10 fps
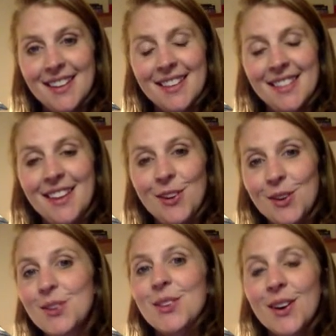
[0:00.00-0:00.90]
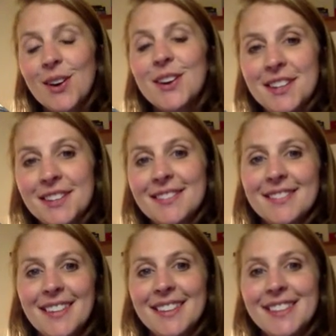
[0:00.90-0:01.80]
The earth good,
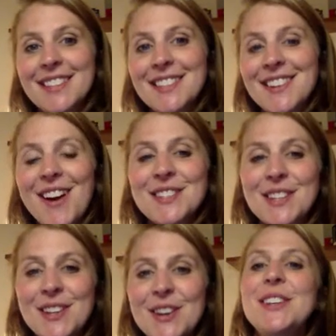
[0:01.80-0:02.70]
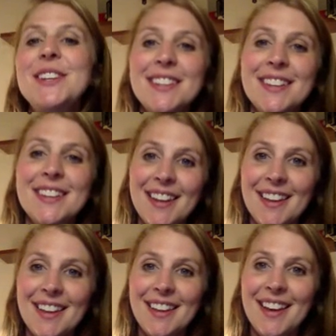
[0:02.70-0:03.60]
and the stars good,
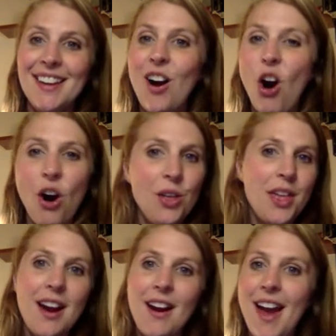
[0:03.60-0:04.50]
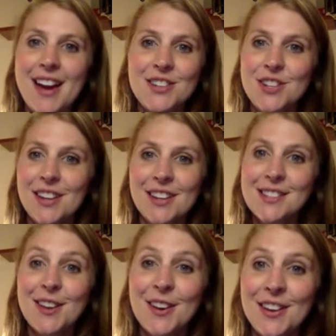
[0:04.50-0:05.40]
and all their
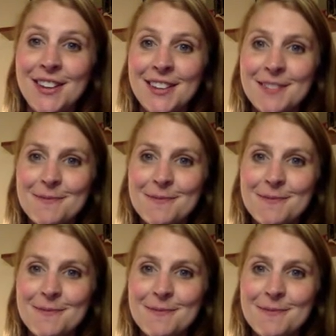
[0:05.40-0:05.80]
adjuncts good.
§ §
_ACTIVITY_
Please keep the pictures out and reproduce the records above exactly.

_SOLUTION TO THE PROBLEM_
10 fps
[0:00.00-0:00.90]
[0:00.90-0:01.80]
The earth good,
[0:01.80-0:02.70]
[0:02.70-0:03.60]
and the stars good,
[0:03.60-0:04.50]
[0:04.50-0:05.40]
and all their
[0:05.40-0:05.80]
adjuncts good.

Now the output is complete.